Habits, mannerisms and cultural quirks that return home with missionaries
“I never played soccer before my mission, but now I’ll watch and play whenever I get the chance,” Hurd said. “I have about four or five different jerseys from Mexico’s national team to a few different teams in the Mexican professional league.”
In addition to developing better study and organizational habits, sister missionary Amberlee Lovell said she has a habit of relating everything to LDS Church history after serving in the New York Rochester Mission.
For example, she recently saw a wooden bucket.
“When I saw that bucket, I thought of a cooper, who made such items (in the 1800s),” Lovell said. “Then I remembered that Joseph Smith Sr. was a cooper. I’m always thinking about things like that.”
Bonnie Spencer was a Spanish-speaking missionary in the Washington D.C. North Mission. While developing an appreciation for Hispanic food, social skills and the Spanish language, Spencer also learned she liked to run.
“Many of my companions liked to run,” she said. “That ignited my interest in running.”
In addition to pelmeni, Ferrin favors two other Russian foods — borscht and kefir.

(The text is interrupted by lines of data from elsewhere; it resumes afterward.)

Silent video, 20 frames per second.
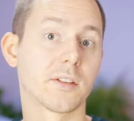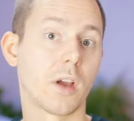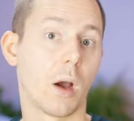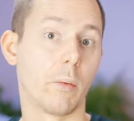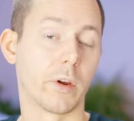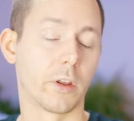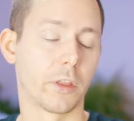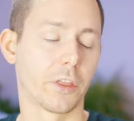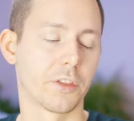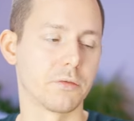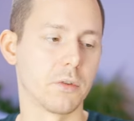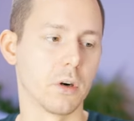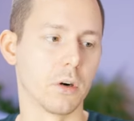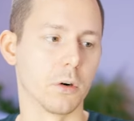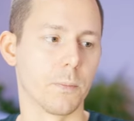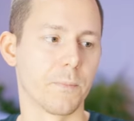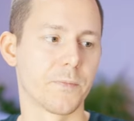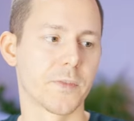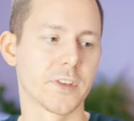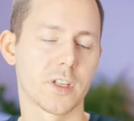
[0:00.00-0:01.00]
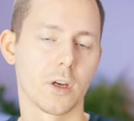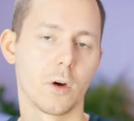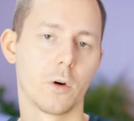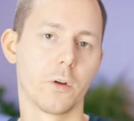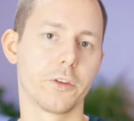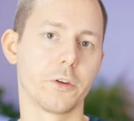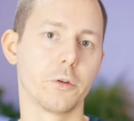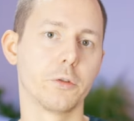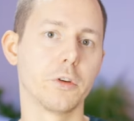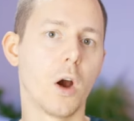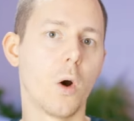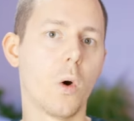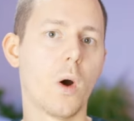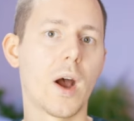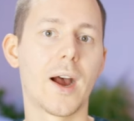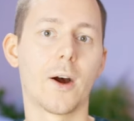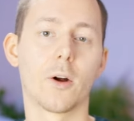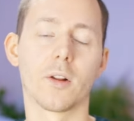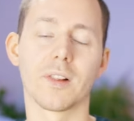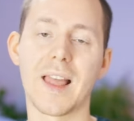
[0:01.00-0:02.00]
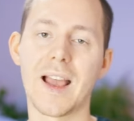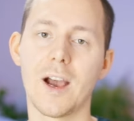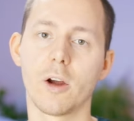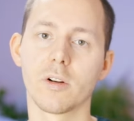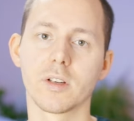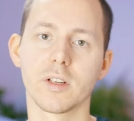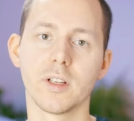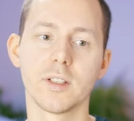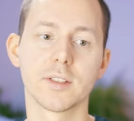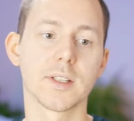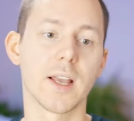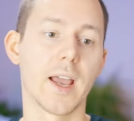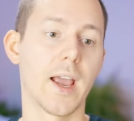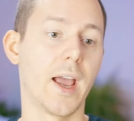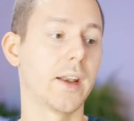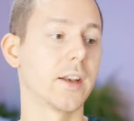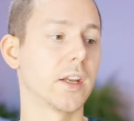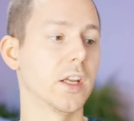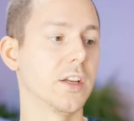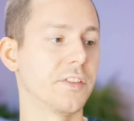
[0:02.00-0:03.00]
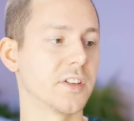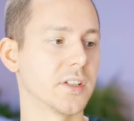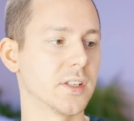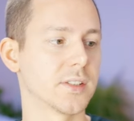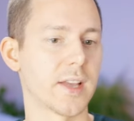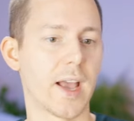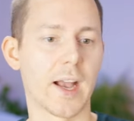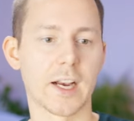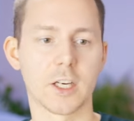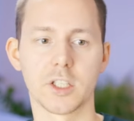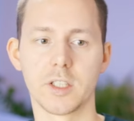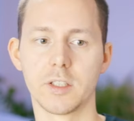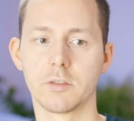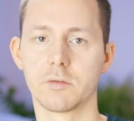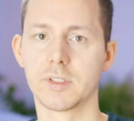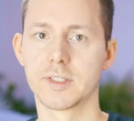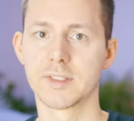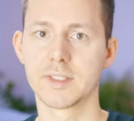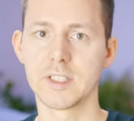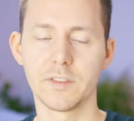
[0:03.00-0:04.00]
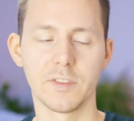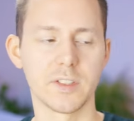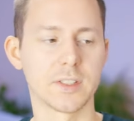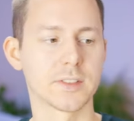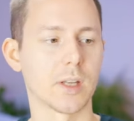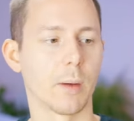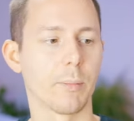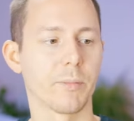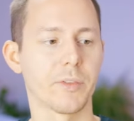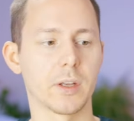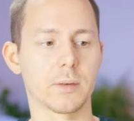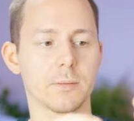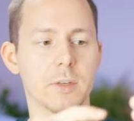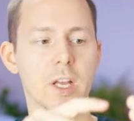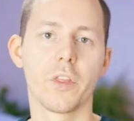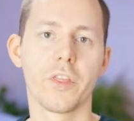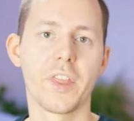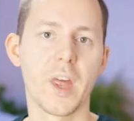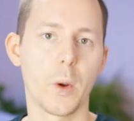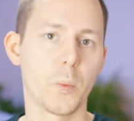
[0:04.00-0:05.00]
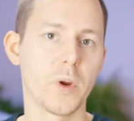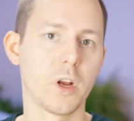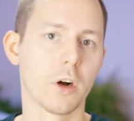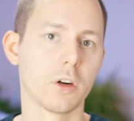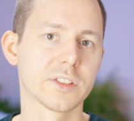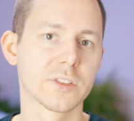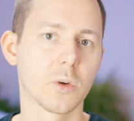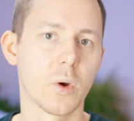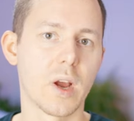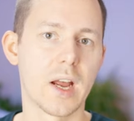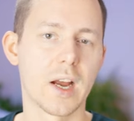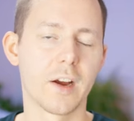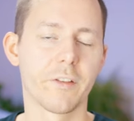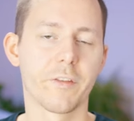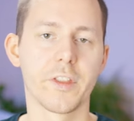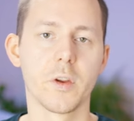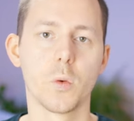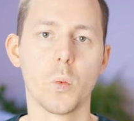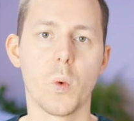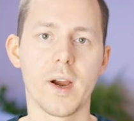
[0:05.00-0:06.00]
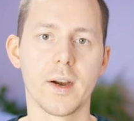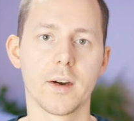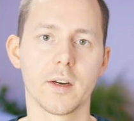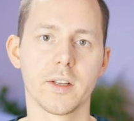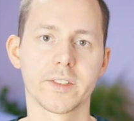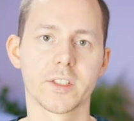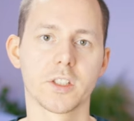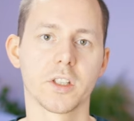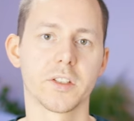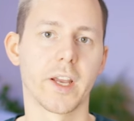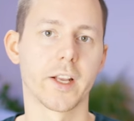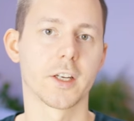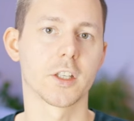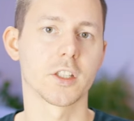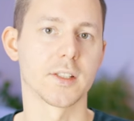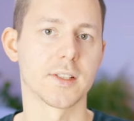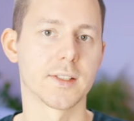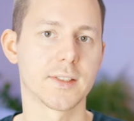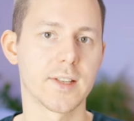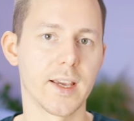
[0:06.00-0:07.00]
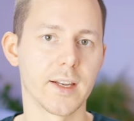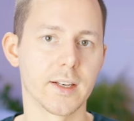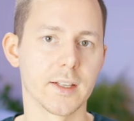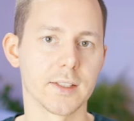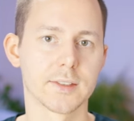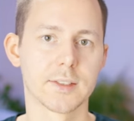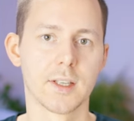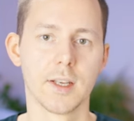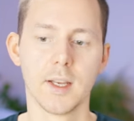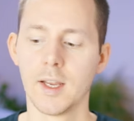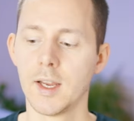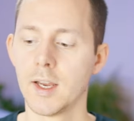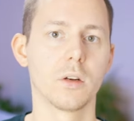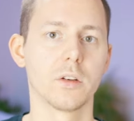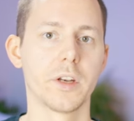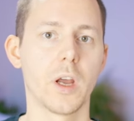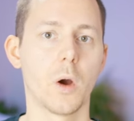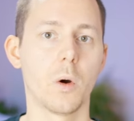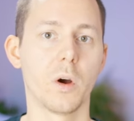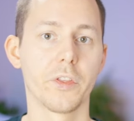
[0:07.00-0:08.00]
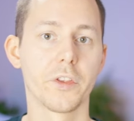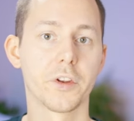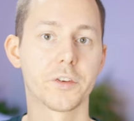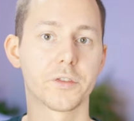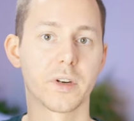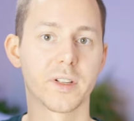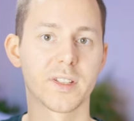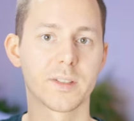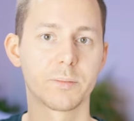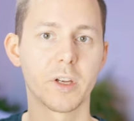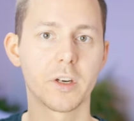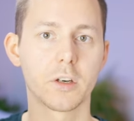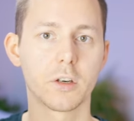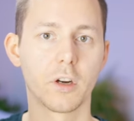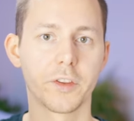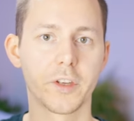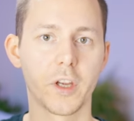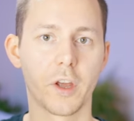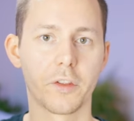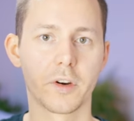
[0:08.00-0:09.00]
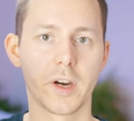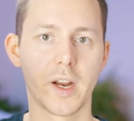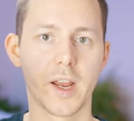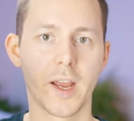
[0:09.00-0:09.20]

is coming through. So you know how loud it is and if it is actually receiving something. Then we also have the wireless connection status. Now on the transmitter on the other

Borscht is a red beet soup that Ferrin’s wife makes because she knows he loves it. The bright red soup includes beets, beef, carrots and potatoes.
Kefir is a little more complicated. Ferrin describes it as a cluster of yeasts and bacteria that you drop in a cup of milk and leave in the refrigerator overnight, turning it into a “sweet, yogurt-like consistency.”
“The next morning you dump it out, stir in some fruit, maybe some sugar and drink it up. It’s a little bitter, a little buttermilky, but it’s unique,” Ferrin said. “You remove the cultures themselves, rinse them and drop them in another cup of milk and back into the fridge for another day. You can keep making as much as you want.”
It’s important to get the timing right — too long and it’s nasty, not long enough and it’s like warm milk, Ferrin said. One son tried the substance after Ferrin told him it was like a Go-Gurt, but other family members have declined. His wife smelled it once.
“It’s science meets cuisine,” Ferrin said. “There is a little bit of bravery involved in eating it, but I love the flavor. It reminds me of Russia.”
As a missionary in the Mexico Cuernavaca Mission, Kyle Christensen said the pantry was often empty. The most common items were basic in nature, including salsa, tuna, mayonnaise and tortilla chips. One day he experimented with those ingredients and discovered something.
“I mixed the salsa, mayo and tuna together and ate them with the chips,” Christensen said. “It was good. I still have it from time to time.”
Ben Sweat was serving in the Wisconsin Milwaukee Mission when he tried his first bratwurst.
“Brats are definitely a Wisconsin thing,” he said. “I still love them, though my wife doesn’t have the same penchant for them. A pack of eight lasts me forever.”
Josh Sorensen acquired a love of pasta and Italian food while serving in the Italy Catania Mission from 1998-2000. His favorite recipe includes olive oil, crushed red pepper, parsley and Parmesan cheese.
“We still eat pasta a couple times a week,” Sorensen said. “I make this one for myself whenever I eat alone.”
Darin Southam, who served in El Salvador, wouldn’t say he is much of a cook, although he still savors a traditional plate of beans, cheese and rice once in a while. The most important lessons he returned home with are ones every faithful missionary is capable of retaining — an appreciation of the culture, a love of the people and a stronger testimony of the gospel.
“I brought home a spiritual sensitivity from my mission that I did not previously have,” Southam said. “My ability to listen to and act upon spiritual impressions was greatly augmented from my experience as a missionary.”